Dog bites can cause serious nerve damage to victims. Some dog owners do not take necessary precautions to protect their neighbors, friends and loved ones from the dangerous propensities of a dog. Even the most peaceful dogs can have a moment in which they lash out and bite a human. It is important for dog owners to be extremely cautious when taking a dog out into the public and to notice any warning signs that a dog may be prone to biting individuals. In addition, dog bite victims should be aware of the nerve damage that occurs when they receive a bite, particularly to their fingers, hands and arms
The Dangers of Laceration and Damage To Nerves from Dog Bites
The initial danger that individuals face after receiving a dog bite is the pain from a severe laceration. Individuals may also be at risk for developing serious scarring after receiving a dog bite. The two types of scars that can result after dog bites are keloid scars or hypertrophic scars.

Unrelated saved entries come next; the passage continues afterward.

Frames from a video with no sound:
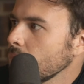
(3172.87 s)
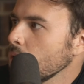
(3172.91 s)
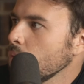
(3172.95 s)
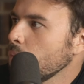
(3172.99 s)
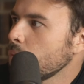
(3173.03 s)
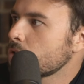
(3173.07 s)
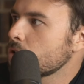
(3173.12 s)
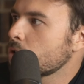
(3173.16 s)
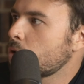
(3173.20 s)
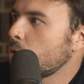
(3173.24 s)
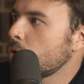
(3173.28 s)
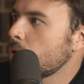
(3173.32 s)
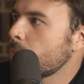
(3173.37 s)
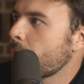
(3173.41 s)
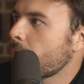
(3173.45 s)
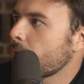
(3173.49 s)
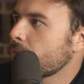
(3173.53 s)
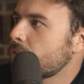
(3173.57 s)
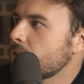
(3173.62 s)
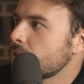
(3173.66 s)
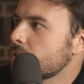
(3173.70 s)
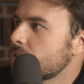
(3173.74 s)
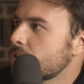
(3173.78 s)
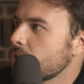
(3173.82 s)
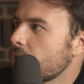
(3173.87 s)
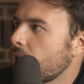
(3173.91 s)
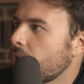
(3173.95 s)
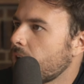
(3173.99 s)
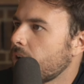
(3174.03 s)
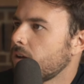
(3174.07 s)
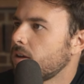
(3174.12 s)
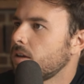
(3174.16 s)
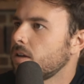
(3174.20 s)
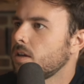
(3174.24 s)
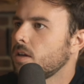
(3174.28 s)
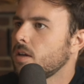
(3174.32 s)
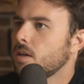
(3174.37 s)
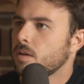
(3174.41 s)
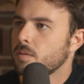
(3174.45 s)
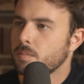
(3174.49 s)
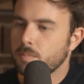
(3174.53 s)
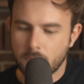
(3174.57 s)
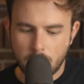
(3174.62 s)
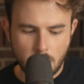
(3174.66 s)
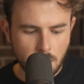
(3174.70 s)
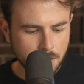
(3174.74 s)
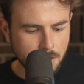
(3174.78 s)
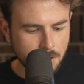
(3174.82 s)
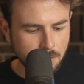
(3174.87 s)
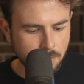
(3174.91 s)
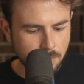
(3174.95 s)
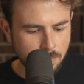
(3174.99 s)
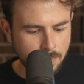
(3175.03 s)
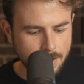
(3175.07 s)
what's cool about this uh, Mercury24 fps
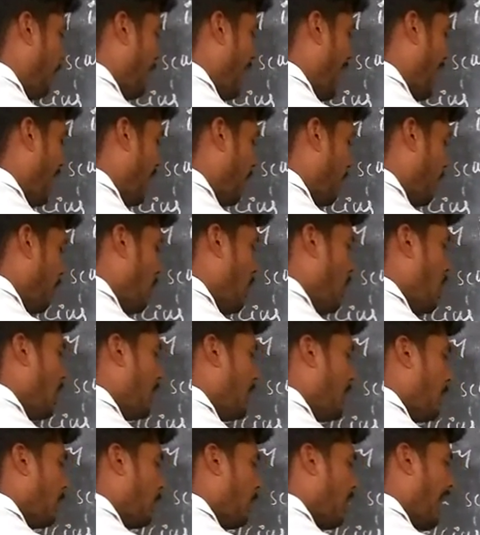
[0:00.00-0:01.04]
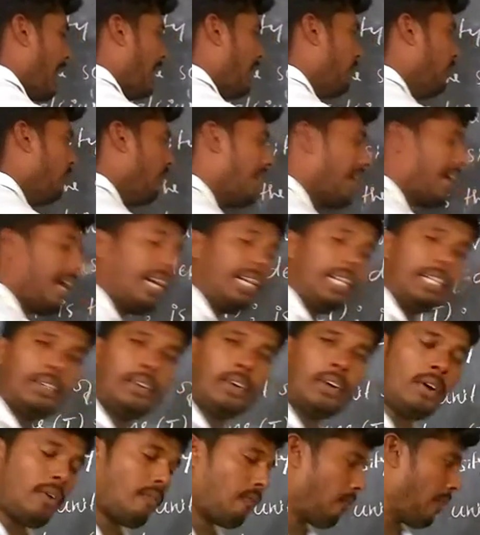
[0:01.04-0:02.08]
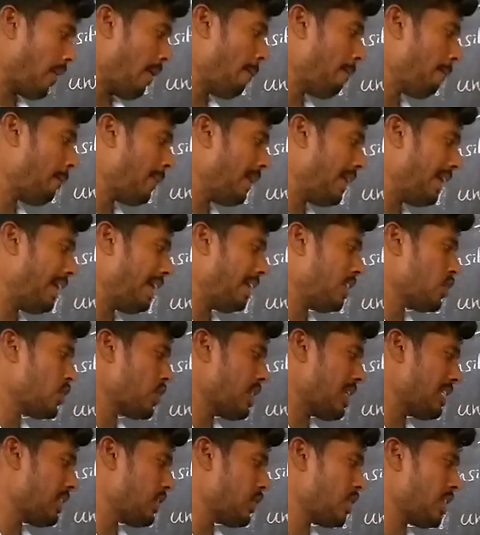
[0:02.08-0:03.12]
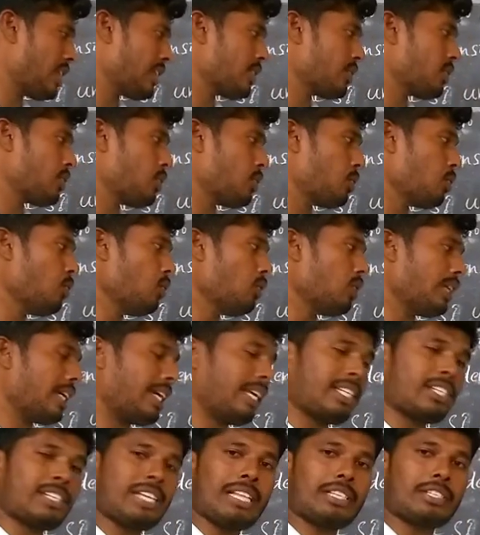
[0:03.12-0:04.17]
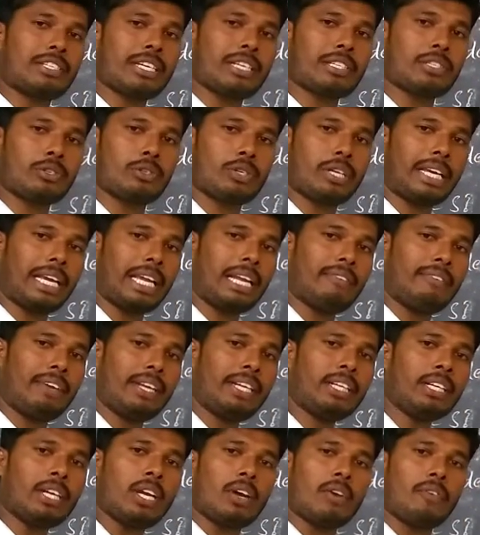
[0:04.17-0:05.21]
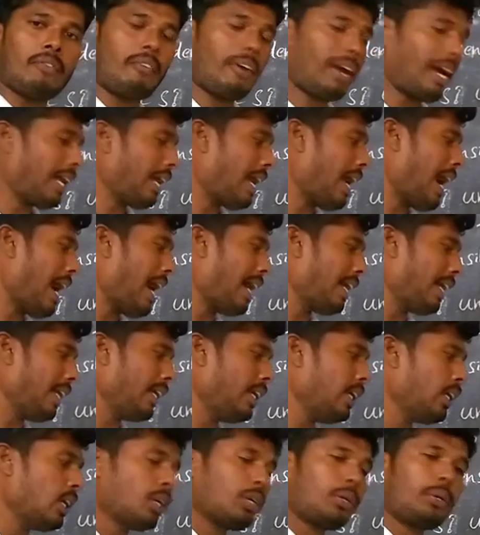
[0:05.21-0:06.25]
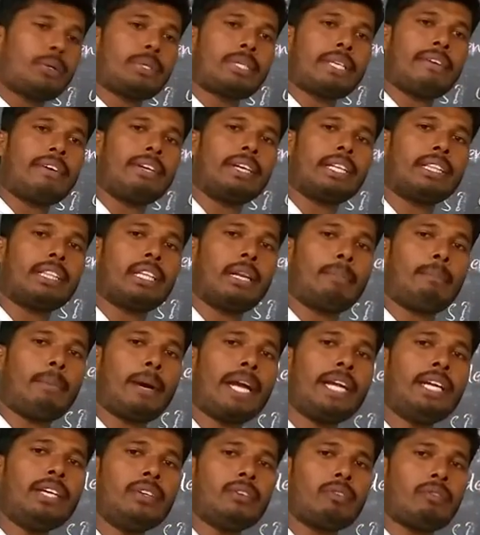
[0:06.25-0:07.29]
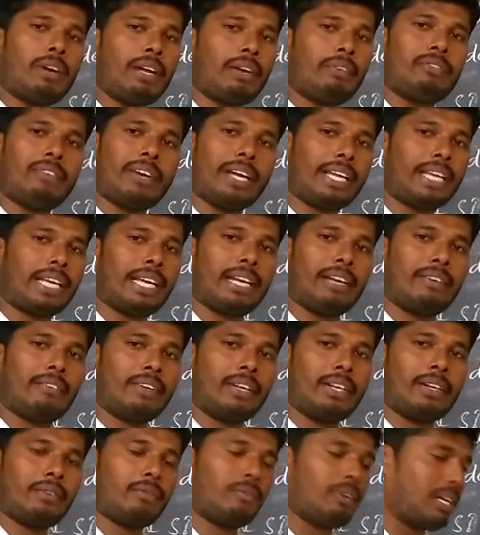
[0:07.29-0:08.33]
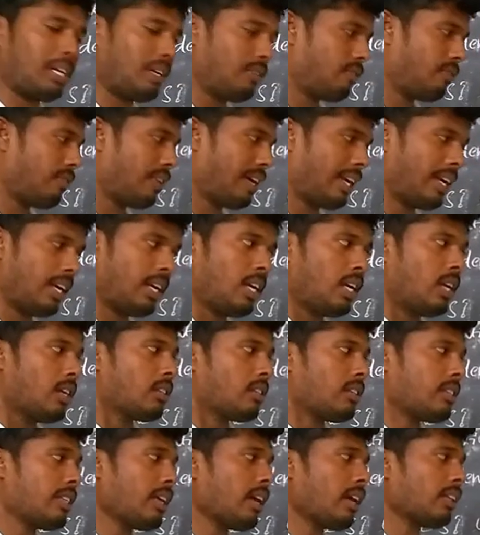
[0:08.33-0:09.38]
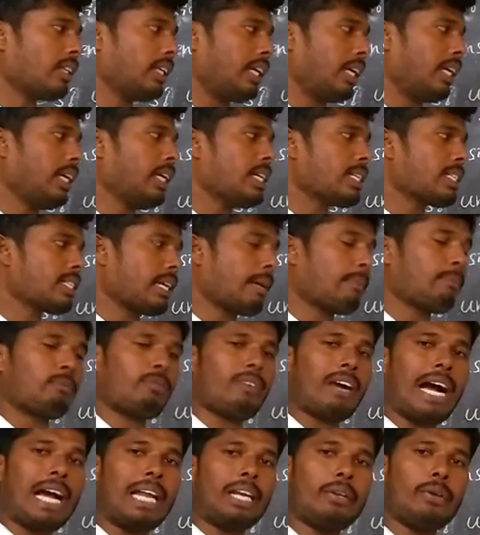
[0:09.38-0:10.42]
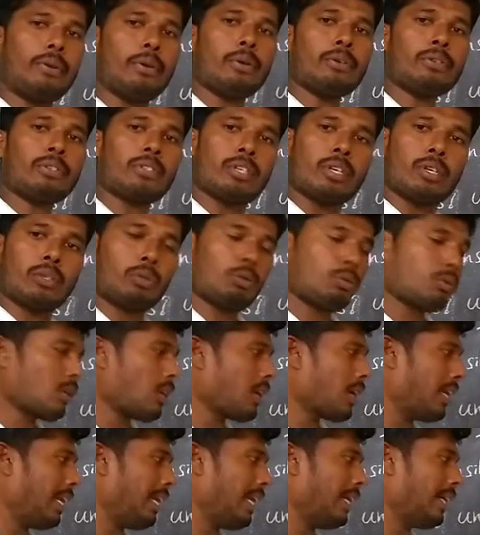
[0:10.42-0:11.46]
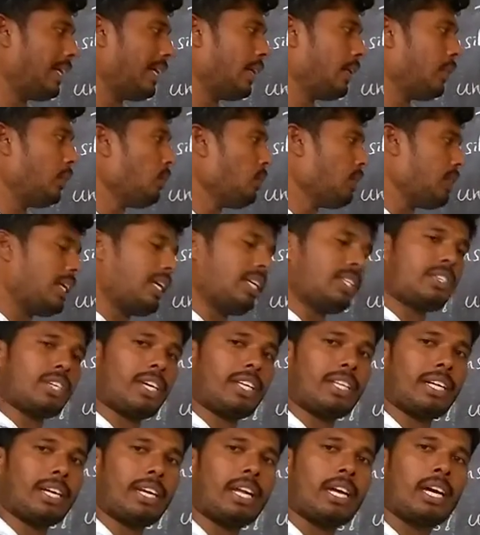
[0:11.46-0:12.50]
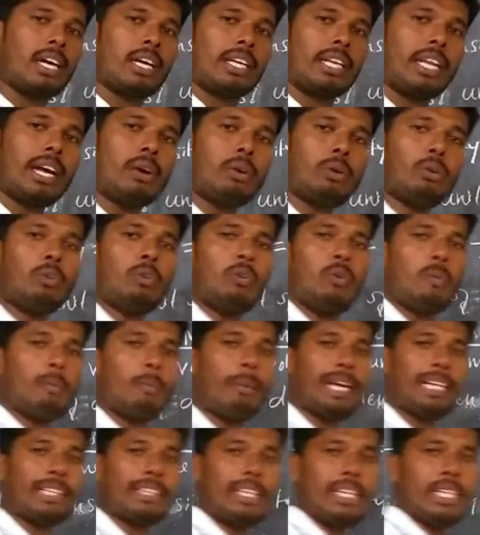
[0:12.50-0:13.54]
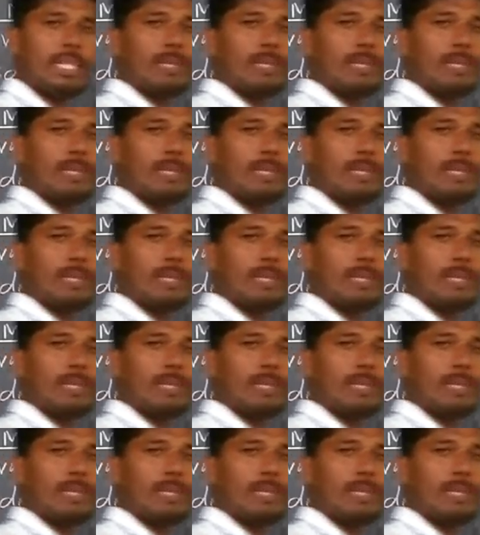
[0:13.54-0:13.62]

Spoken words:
value. To convert from degree Celsius to Kelvin, we are adding 273.15 Kelvin. These are some values, those are related to each other. Now, by these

In addition to making one’s skin appearance unattractive, scarring can also trigger negative emotional memories of the dog bite incident. Scars can be a constant reminder of the trauma that one has experienced. Dog bite victims may suffer from anxiety or long-term depression after they have received a dog bite.
Keloid scars will result when the body attempts to heal itself in an aggressive manner. The skin will develop much thicker than it originally was over the scar, and this will cause the skin to become raised. If one develops a keloid scar, he or she may need to obtain a surgical operation to remove the excess skin. Hypertropic scars are also raised, but they are reddish in color. They do not require invasive surgery, but they may require a laser operation for removal.
Types of Nerve Damage Occurring from Dog Bite Attacks
There are other serious forms of nerve damage from dog bite that can result when one is attacked by a dog belonging to a friend or stranger. A dog bite can cause a person to lose sensation in certain parts of the body, and it can also cause one to suffer from impaired use of a limb when nerve signals cannot communicate to the brain. Unable to communicate messages, person with nerve damage from a dog bite may suffer from impaired movement or loss of sensation. Depending on the location of the bite, the damaged nerve may be permanently damaged or surgically repaired. In either case, it is important that a physician examine the wound and assess the damage as early on as possible.
- Neurapraxia: This type of nerve damage results when a body part has been injured or crushed. One may suffer from neurapraxia when his or her arm or finger receives a minor bite from a dog. The damage is not permanent, and one may heal within days or weeks.
- Axonotmesis: This type of nerve damage results when nerves are almost completely crushed by a dog bite. One may be unable to move his or her hand or arm after receiving a dog bite. One may recover within months or years when he or she has axonotmesis.
- Neurotmesis: This type of nerve damage results in permanent loss of nerves. One may be bitten on the arm or hand and never regain motion within these parts of the body. Surgery is unable to help one who suffers from neurotmesis after receiving a dog bite.
Chicago Dog Bite Attorneys Are Available to Help With Nerve Damage Cases
When one has sustained nerve damage in a dog bite, there is a risk that he or she may suffer impaired movement or loss of sensation to the limb. Illinois dog bite law affords the victim of a dog bite attack to recover monetary compensation for the related medical expenses, lost wages and permanent impairment related to the bite itself and any subsequent medical complications. Rosenfeld Injury Lawyers regularly represents individuals who have sustained serious wounds in dog bite cases– including nerve damage.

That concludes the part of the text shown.